* **DIRECTIONS FOR THIS TASK**
Please transcribe all of the entries exactly, leaving out any images.

[Stored items from a collection]
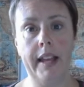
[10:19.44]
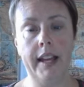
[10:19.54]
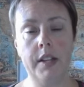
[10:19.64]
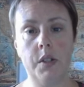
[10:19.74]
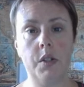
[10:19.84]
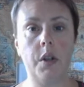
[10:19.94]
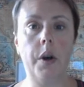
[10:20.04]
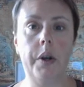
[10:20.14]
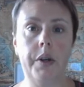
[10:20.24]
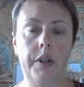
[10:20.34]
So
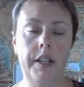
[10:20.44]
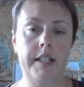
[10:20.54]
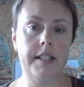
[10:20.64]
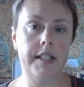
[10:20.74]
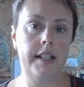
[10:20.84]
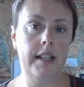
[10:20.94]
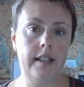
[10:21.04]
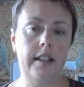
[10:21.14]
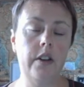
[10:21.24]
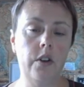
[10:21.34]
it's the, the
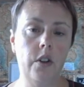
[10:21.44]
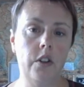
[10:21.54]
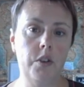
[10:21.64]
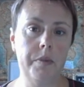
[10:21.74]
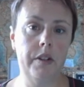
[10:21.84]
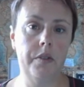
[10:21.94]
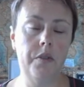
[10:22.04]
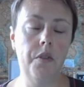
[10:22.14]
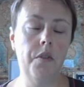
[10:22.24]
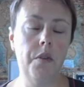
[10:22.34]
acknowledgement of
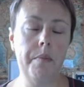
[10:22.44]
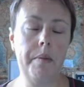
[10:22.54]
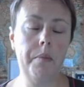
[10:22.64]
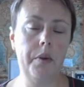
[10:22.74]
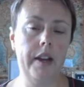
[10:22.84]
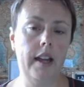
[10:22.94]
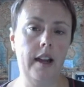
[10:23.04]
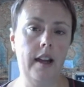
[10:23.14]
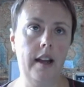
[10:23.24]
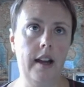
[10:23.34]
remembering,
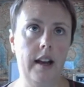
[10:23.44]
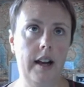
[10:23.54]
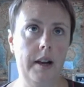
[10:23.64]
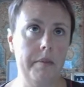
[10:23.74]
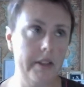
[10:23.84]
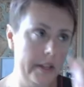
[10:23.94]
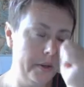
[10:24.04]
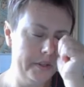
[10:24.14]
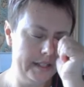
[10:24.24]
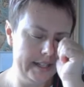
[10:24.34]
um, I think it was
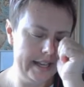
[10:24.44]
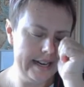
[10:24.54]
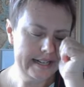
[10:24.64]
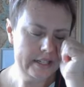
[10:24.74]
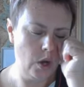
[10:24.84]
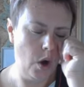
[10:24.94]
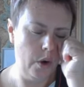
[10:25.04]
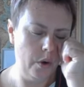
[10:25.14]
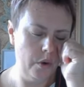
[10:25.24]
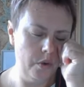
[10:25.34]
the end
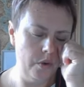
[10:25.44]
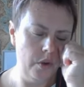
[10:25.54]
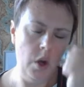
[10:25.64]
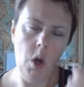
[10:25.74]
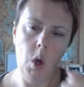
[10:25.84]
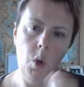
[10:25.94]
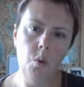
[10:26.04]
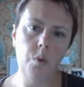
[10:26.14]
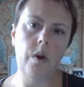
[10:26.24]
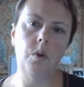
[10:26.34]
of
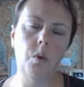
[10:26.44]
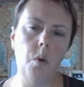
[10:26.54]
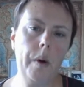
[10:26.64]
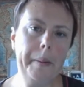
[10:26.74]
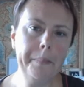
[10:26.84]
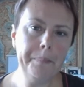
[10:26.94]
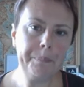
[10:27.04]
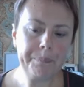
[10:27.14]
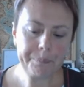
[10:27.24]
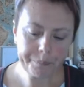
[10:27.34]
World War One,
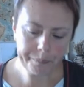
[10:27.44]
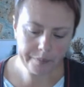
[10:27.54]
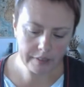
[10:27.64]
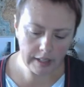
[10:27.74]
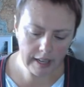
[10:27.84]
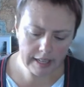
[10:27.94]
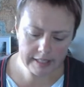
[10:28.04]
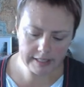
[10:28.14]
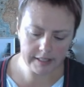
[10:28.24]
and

* **RESPONSE AREA**
[10:19.44]
[10:19.54]
[10:19.64]
[10:19.74]
[10:19.84]
[10:19.94]
[10:20.04]
[10:20.14]
[10:20.24]
[10:20.34]
So
[10:20.44]
[10:20.54]
[10:20.64]
[10:20.74]
[10:20.84]
[10:20.94]
[10:21.04]
[10:21.14]
[10:21.24]
[10:21.34]
it's the, the
[10:21.44]
[10:21.54]
[10:21.64]
[10:21.74]
[10:21.84]
[10:21.94]
[10:22.04]
[10:22.14]
[10:22.24]
[10:22.34]
acknowledgement of
[10:22.44]
[10:22.54]
[10:22.64]
[10:22.74]
[10:22.84]
[10:22.94]
[10:23.04]
[10:23.14]
[10:23.24]
[10:23.34]
remembering,
[10:23.44]
[10:23.54]
[10:23.64]
[10:23.74]
[10:23.84]
[10:23.94]
[10:24.04]
[10:24.14]
[10:24.24]
[10:24.34]
um, I think it was
[10:24.44]
[10:24.54]
[10:24.64]
[10:24.74]
[10:24.84]
[10:24.94]
[10:25.04]
[10:25.14]
[10:25.24]
[10:25.34]
the end
[10:25.44]
[10:25.54]
[10:25.64]
[10:25.74]
[10:25.84]
[10:25.94]
[10:26.04]
[10:26.14]
[10:26.24]
[10:26.34]
of
[10:26.44]
[10:26.54]
[10:26.64]
[10:26.74]
[10:26.84]
[10:26.94]
[10:27.04]
[10:27.14]
[10:27.24]
[10:27.34]
World War One,
[10:27.44]
[10:27.54]
[10:27.64]
[10:27.74]
[10:27.84]
[10:27.94]
[10:28.04]
[10:28.14]
[10:28.24]
and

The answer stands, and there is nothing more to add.